### Problem to solve:
Your task is to copy the listing exactly, with the pictures left out.

### Dataset excerpts:

━━━━━━━━

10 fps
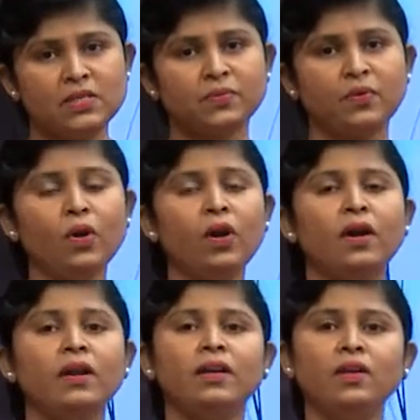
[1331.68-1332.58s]
for
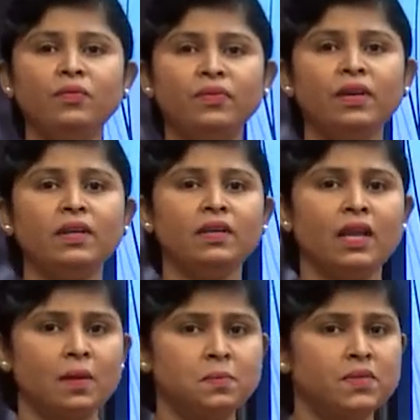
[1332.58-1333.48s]
different
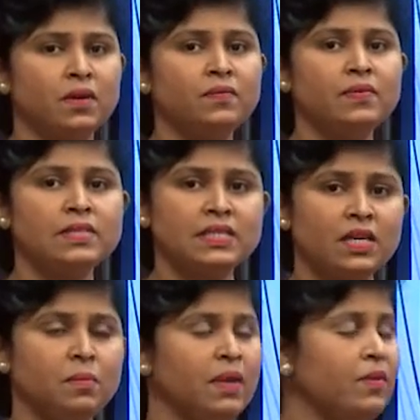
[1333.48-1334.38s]
types of
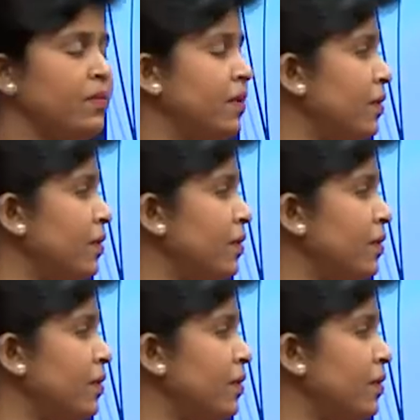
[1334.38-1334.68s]
sedimentary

━━━━━━━━

### Exercise answer:
10 fps
[1331.68-1332.58s]
for
[1332.58-1333.48s]
different
[1333.48-1334.38s]
types of
[1334.38-1334.68s]
sedimentary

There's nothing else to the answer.